Board members discussed implementation issues, including accounting (pro rata) impacts, timing with the board’s biannual renewal cycle, potential barriers to entry for applicants, and the operating costs passed through by outside entities such as the Attorney General’s Office and the Office of Administrative Hearings. Executive Officer Jason Kaiser and staff said the board could pursue a staggered approach if it preferred and reminded members that the legislative change — if enacted — would not become effective until January 1, 2027, and that regulatory processes could take 8–16 months thereafter.
After questions and public comment, the board considered a motion to pursue amendments to Business and Professions Code §2688 as part of its sunset review to raise caps on specified application, initial license and renewal fees (the draft language presented included examples of caps up to $600 for some fee types). The motion authorized the executive officer to confer with legislators regarding the language. The vote was taken by roll call with four affirmative votes, the motion carried 4-0.

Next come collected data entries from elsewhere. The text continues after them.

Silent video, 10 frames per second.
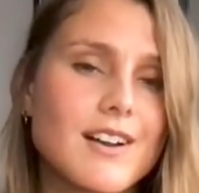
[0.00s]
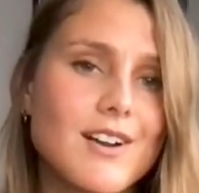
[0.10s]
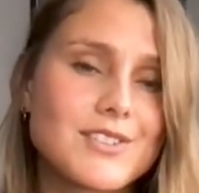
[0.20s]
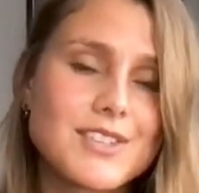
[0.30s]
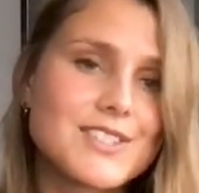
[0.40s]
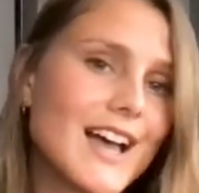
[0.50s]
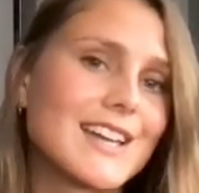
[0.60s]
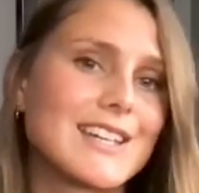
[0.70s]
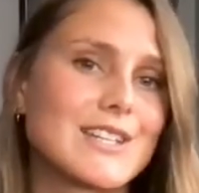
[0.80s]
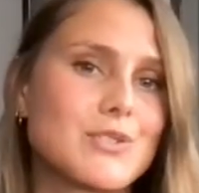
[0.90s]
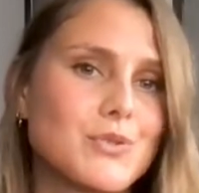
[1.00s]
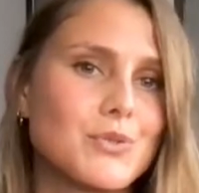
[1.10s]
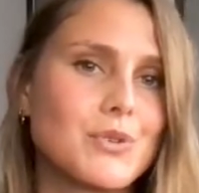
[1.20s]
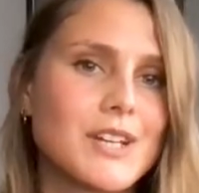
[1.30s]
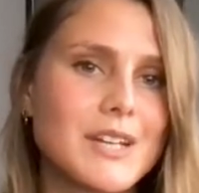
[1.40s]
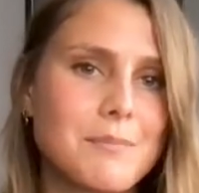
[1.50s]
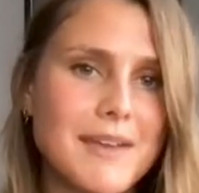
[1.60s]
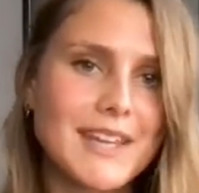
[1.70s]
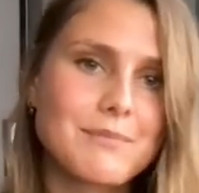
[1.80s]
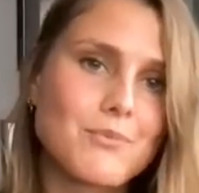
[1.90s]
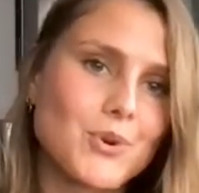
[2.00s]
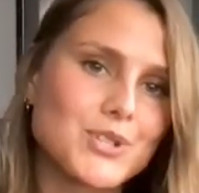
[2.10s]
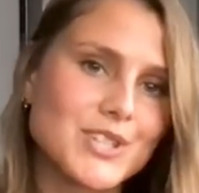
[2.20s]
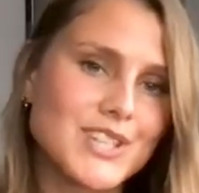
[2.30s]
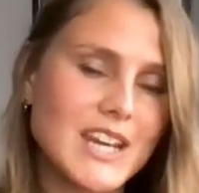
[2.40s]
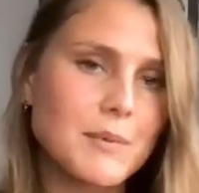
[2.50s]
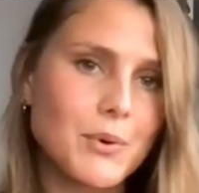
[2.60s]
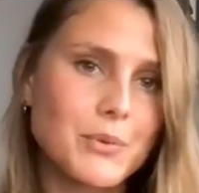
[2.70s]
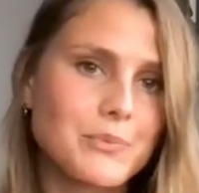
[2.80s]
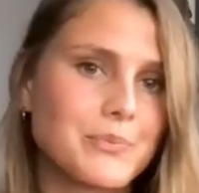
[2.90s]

our society to make it more sustainable?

Stacy DeFeo, executive director of the California Physical Therapy Association, spoke during the public comment period and said her organization appreciated the transparency of the financial presentation and remained neutral while it monitors the next steps and engages in future regulatory proceedings.
The board left open the details of which exact fees would be adjusted and in what order; staff will return to the board with more specific regulatory proposals if legislative authority is obtained. For now, the board’s formal action was to request legislative authority in the sunset bill package and to authorize staff to coordinate with legislators and stakeholders.